REPUBLIKA.CO.ID, JAKARTA -- Ketua Umum The Jakmania Diky Soemarno menilai kegagalan timnas Indonesia dalam upaya lolos ke putaran berikutnya Piala Dunia 2026 bukanlah akhir dari perjalanan panjang sepak bola nasional. Ia menegaskan, hasil tersebut harus dilihat sebagai bagian dari proses menuju target besar dalam roadmap Garuda Mendunia 2045.
“Buat saya, kegagalan kali ini bukan akhir, tapi bagian dari proses panjang. Dalam roadmap Garuda Mendunia 2045, target lolos ke Piala Dunia itu 2038, artinya kita masih di jalur yang benar asal konsisten,” ujar Diky kepada Republika.co.id, Rabu (15/10/2025).
Ia menilai PSSI perlu memperkuat fondasi pembinaan usia muda dan membangun filosofi bermain yang jelas agar arah pengembangan tim nasional lebih terukur. Sebagai suporter, Diky menilai dukungan terhadap timnas tidak boleh berhenti pada euforia kemenangan semata, melainkan juga menjaga semangat dan atmosfer positif di setiap fase.
Menurut dia, sepak bola adalah perjalanan panjang yang membutuhkan sinergi antara semua elemen. PSSI, klub, pemain, dan suporter, kata Diky, harus saling berinteraksi dan memahami peran masing-masing agar visi jangka panjang dapat tercapai.
Diky menilai, komposisi timnas saat ini sebenarnya sudah cukup solid. Kombinasi pemain muda dan senior dianggap seimbang, dan dapat menjadi fondasi penting menuju target jangka menengah, yakni Piala Dunia 2030 dan 2034. Ia berharap PSSI tidak terburu-buru melakukan perombakan besar dalam tubuh timnas.
Diky mengatakan, stabilitas sangat dibutuhkan agar tim dapat tumbuh bersama. Ia mengingatkan agar federasi memberi waktu bagi pelatih dan pemain untuk berkembang secara berkelanjutan. Menurutnya, kesinambungan menjadi kunci bagi pembangunan tim nasional yang kuat.
“Saya rasa bukan soal perlu atau tidaknya perombakan total, tapi soal seberapa berani federasi melakukan pembenahan nyata dari dalam. Dua tahun terakhir memang ada kemajuan, baik di prestasi timnas, pembenahan wasit, kehadiran VAR, maupun geliat sepak bola putri meski belum ada kompetisi regulernya.

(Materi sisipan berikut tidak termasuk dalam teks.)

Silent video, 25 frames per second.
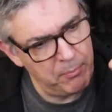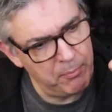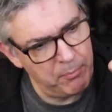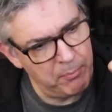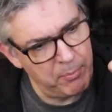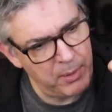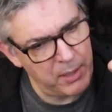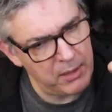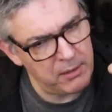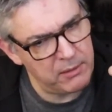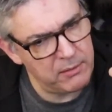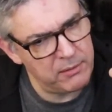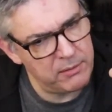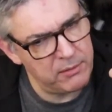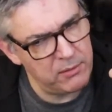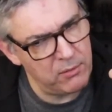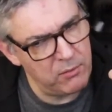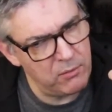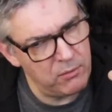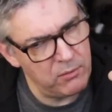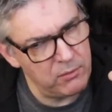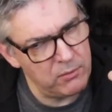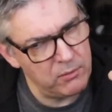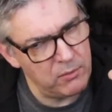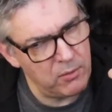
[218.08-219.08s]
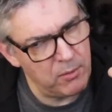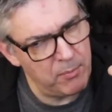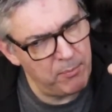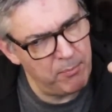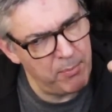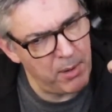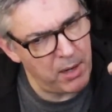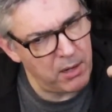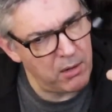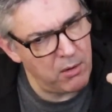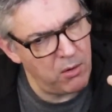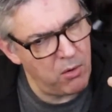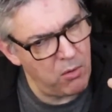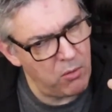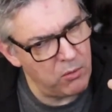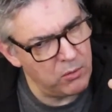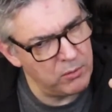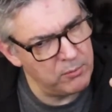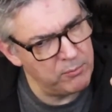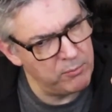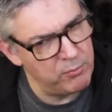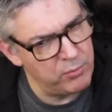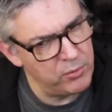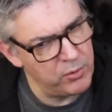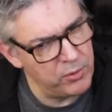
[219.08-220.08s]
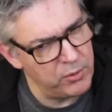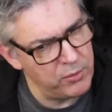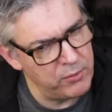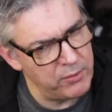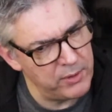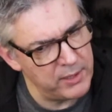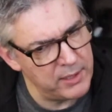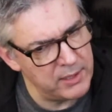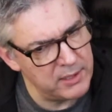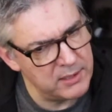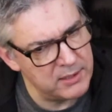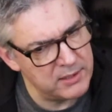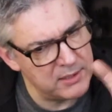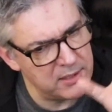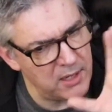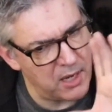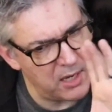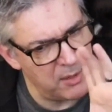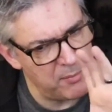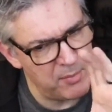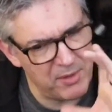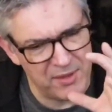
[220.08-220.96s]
Buckthorn or Buckhorn Breweries IPA.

Itu patut diapresiasi,” kata Diky.
Meski demikian, ia menyoroti masih adanya masalah klasik di tubuh federasi, seperti minimnya transparansi, lemahnya komunikasi, dan ketidakkonsistenan kebijakan. Publik, menurut Diky, kerap hanya disuguhi hasil akhir tanpa diajak memahami proses yang melatarbelakanginya. Padahal, kepercayaan terhadap federasi dibangun dari keterbukaan dan profesionalisme.
Dalam konteks itu, Diky mengingatkan agar PSSI tidak larut dalam pencitraan dan lebih fokus membenahi hal-hal fundamental dalam pengelolaan sepak bola nasional.
“Sebagai suporter, kami cuma ingin lihat PSSI kerja dengan arah yang jelas. Dua tahun ke depan waktunya memastikan fondasi sepak bola ini benar-benar kuat dari bawah. Banyak hal baik sudah dimulai, tapi jangan berhenti di pencitraan. Yang dibutuhkan sekarang bukan tepuk tangan, tapi keberanian untuk membenahi hal yang masih salah mulai dari pembinaan, kompetisi, sampai tata kelola,” ujarnya.
Ia juga menekankan pentingnya keberlanjutan program dan keberanian PSSI untuk memperbaiki sistem, bukan sekadar aspek teknis. Reformasi sepak bola, kata dia, seharusnya menyentuh kultur dan tata kelola agar perubahan yang terjadi bersifat mendasar.
Menutup perbincangan, Diky menyerukan agar federasi lebih banyak mendengarkan berbagai pihak dalam ekosistem sepak bola nasional.
“Saran saya untuk PSSI sederhana sekali, yaitu mulai dengarkan lebih banyak, bukan hanya bicara lebih sering. Sepak bola harus dikelola seperti kepercayaan—karena sekali hilang, membangunnya lagi butuh waktu lama. Suporter bisa memaafkan kekalahan, tapi sulit memaafkan arah yang salah,” ujar Diky menegaskan.